◆ Aim of the task
An exact reprint of every record below is required, with the pictures left out.

*** Opening of Records ***

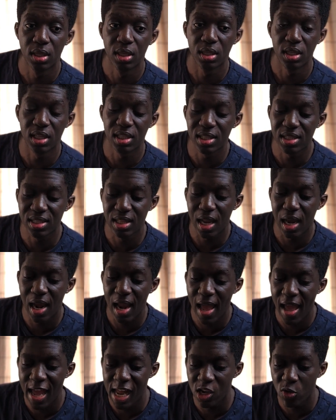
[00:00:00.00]
This is the
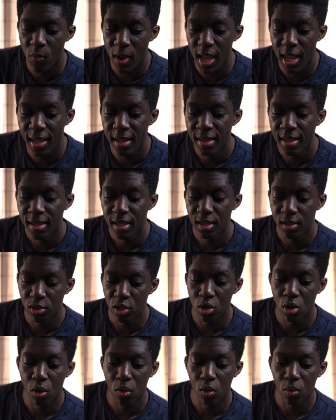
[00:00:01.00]
land where, you
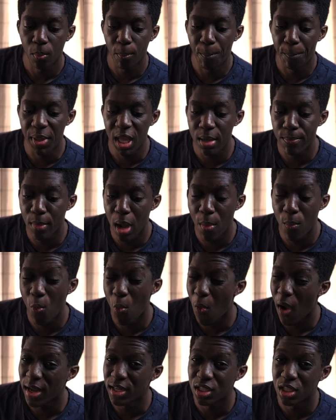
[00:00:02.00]
know, Big Mom
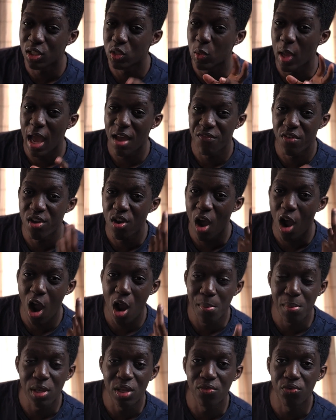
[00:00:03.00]
wanted to have an
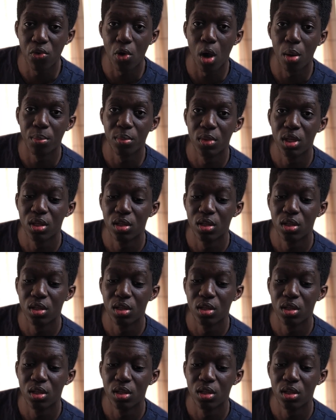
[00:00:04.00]
army from.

*** Close of Records ***

◆ Solution
[00:00:00.00]
This is the
[00:00:01.00]
land where, you
[00:00:02.00]
know, Big Mom
[00:00:03.00]
wanted to have an
[00:00:04.00]
army from.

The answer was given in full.